NVIDIA-AI-IOT / torch2trt

An easy to use PyTorch to TensorRT converter
MIT License
4.58k stars 675 forks source link

Correct prediction only for the second sample in batch #582

Closed snazau closed 2 years ago

snazau commented 3 years ago

Goal I want to speed up the segmentation model from segmentation_models.pytorch library. I would like to use a model with a fixed value of the batch size > 1

Describe the bug I use torch2trt function with use_onnx=True. It successfully converts the model, but during the inference, trt model predicts the same as PyTorch model only for the second sample in batch (in case of batch_size > 1, with batch_size=1 it works well)

System information

To Reproduce I have conda environment torch2trt.txt. I've noticed that something is wrong while I test it with some random inputs of different shapes (code: main.txt). Also, my guesses are confirmed by strange distributions of predictions (I uploaded screenshots of distributions to google drive).

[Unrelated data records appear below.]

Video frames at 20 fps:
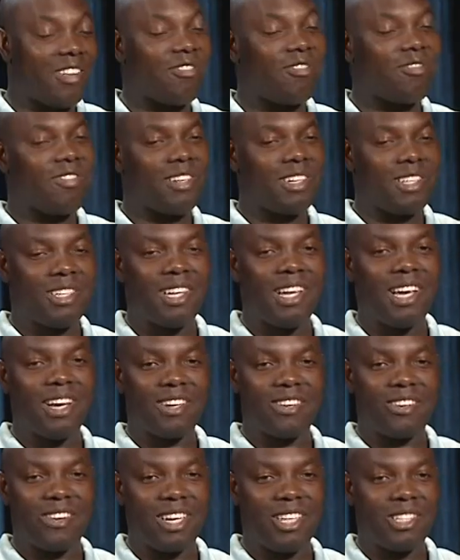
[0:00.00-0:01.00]
feel
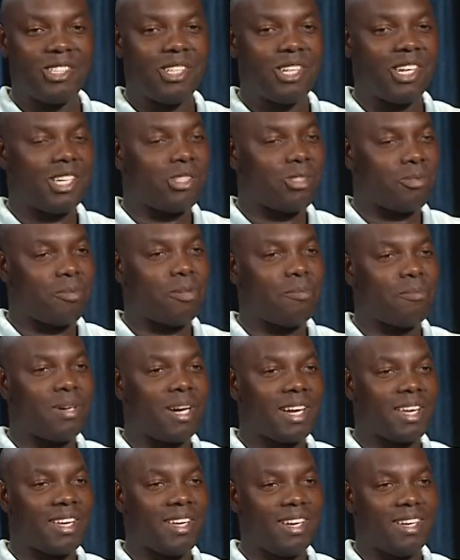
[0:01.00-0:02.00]
great to be
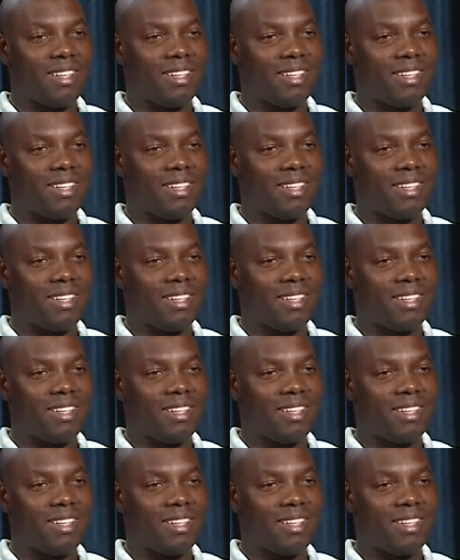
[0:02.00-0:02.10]
back here.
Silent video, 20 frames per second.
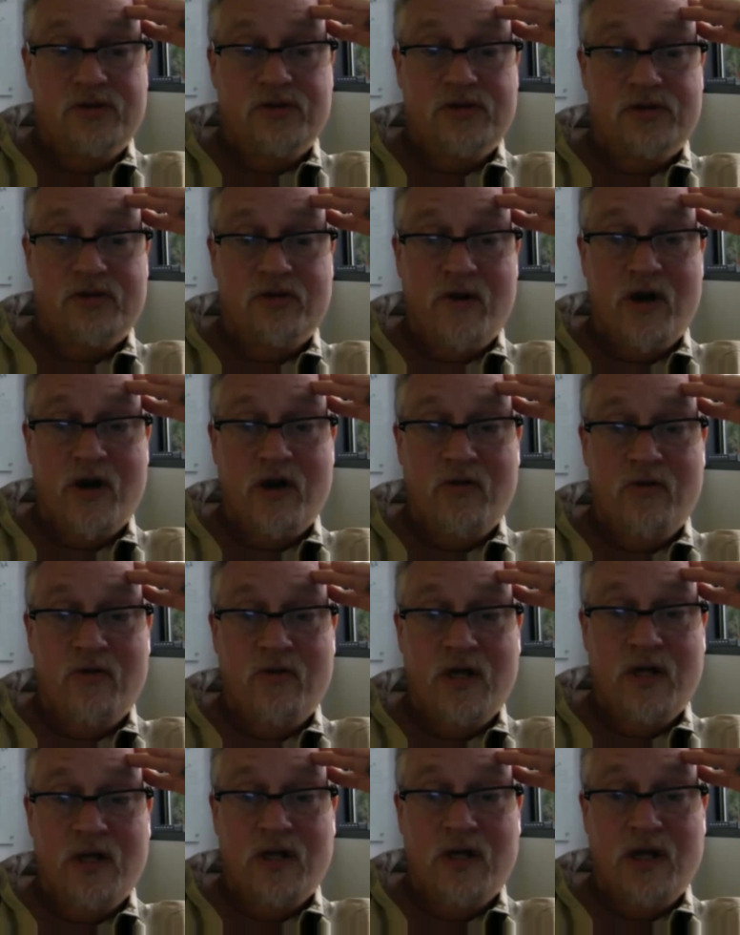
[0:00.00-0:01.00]
tomorrow
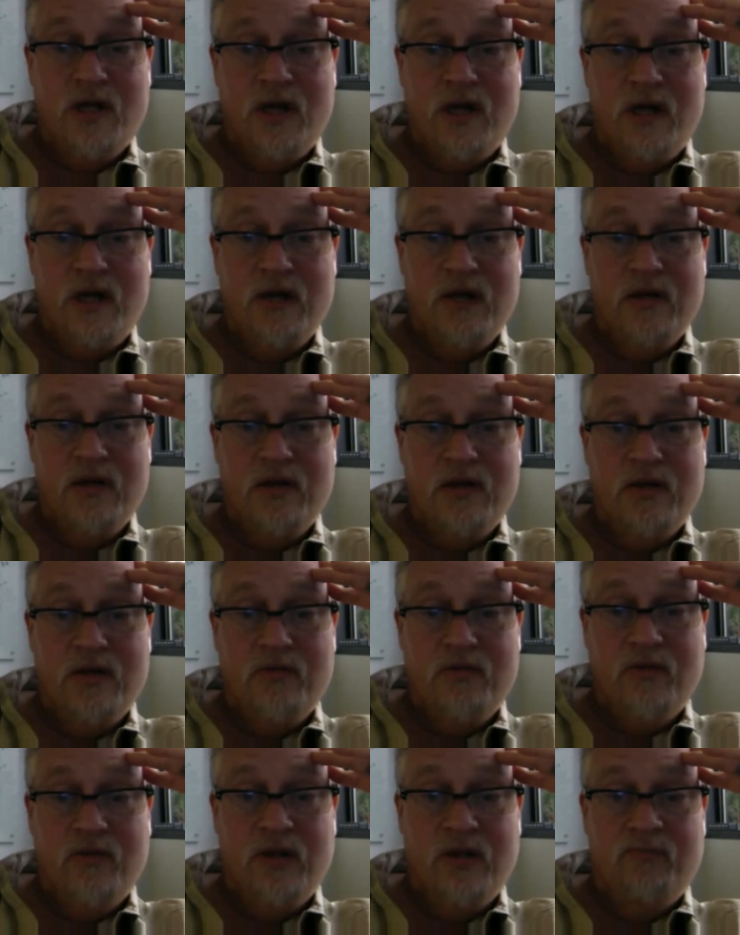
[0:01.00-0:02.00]

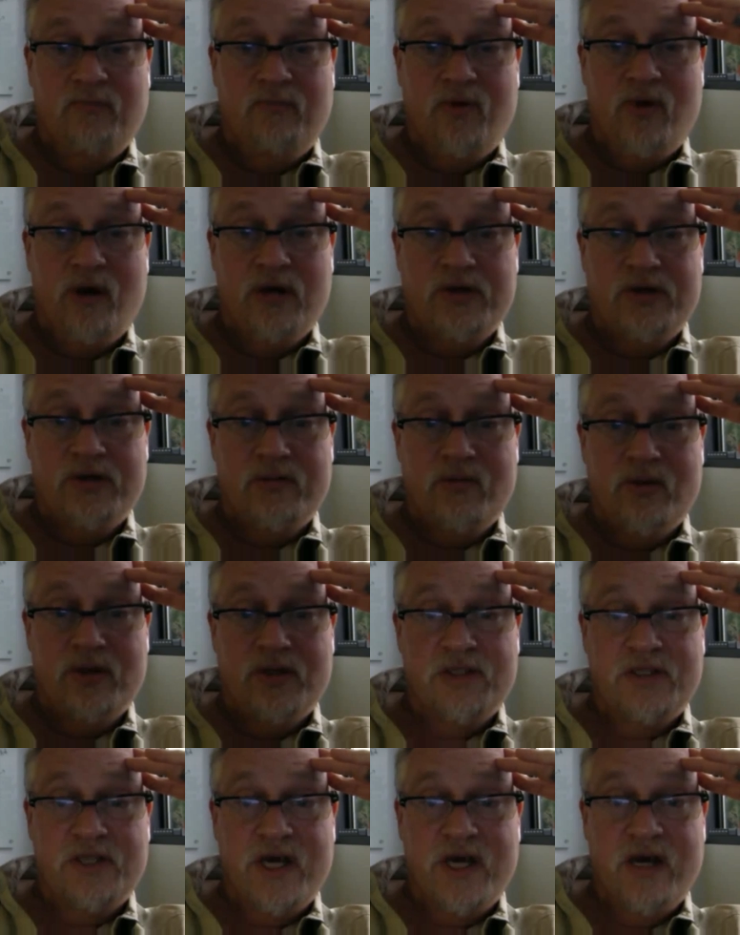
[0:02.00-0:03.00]
we'll import some more
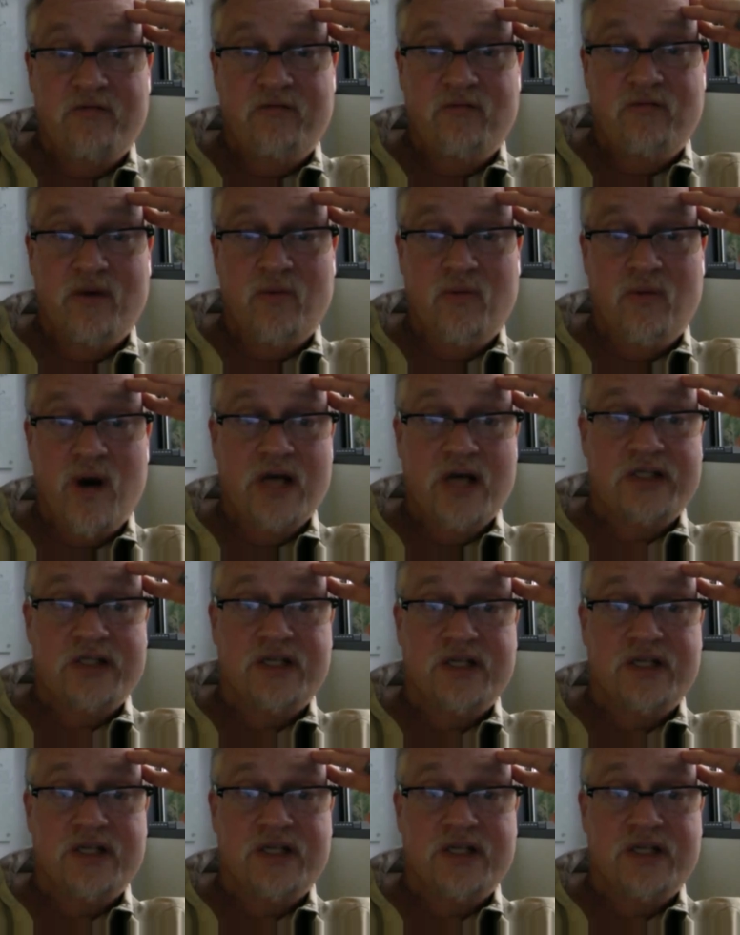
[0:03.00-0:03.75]
stuff. We'll watch it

Then I built the trt model into the existing pipeline and looked at the predictions on real data with different batch sizes. It became obvious that only one example from the batch is predicted by the trt model correctly (image predictions are in "image_prediciton" folder on google drive)

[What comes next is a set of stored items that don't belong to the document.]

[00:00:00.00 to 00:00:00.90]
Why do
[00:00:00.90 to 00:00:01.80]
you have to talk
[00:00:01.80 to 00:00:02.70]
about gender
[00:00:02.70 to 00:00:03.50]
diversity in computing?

My attempts to fix Since I'm using onnx=True I replaced torch.onnx.export(module, inputs, f, input_names=input_names, output_names=output_names) with torch.onnx.export(module, inputs, f, input_names=input_names, output_names=output_names, dynamic_axes={'input_0': {0: 'batch_size'}, 'output_0': {0: 'batch_size'}}) in torch2trt function to enable arbitrary batch size but it caused an error:

[TensorRT] ERROR: Network has dynamic or shape inputs, but no optimization profile has been defined. [TensorRT] ERROR: Network validation failed.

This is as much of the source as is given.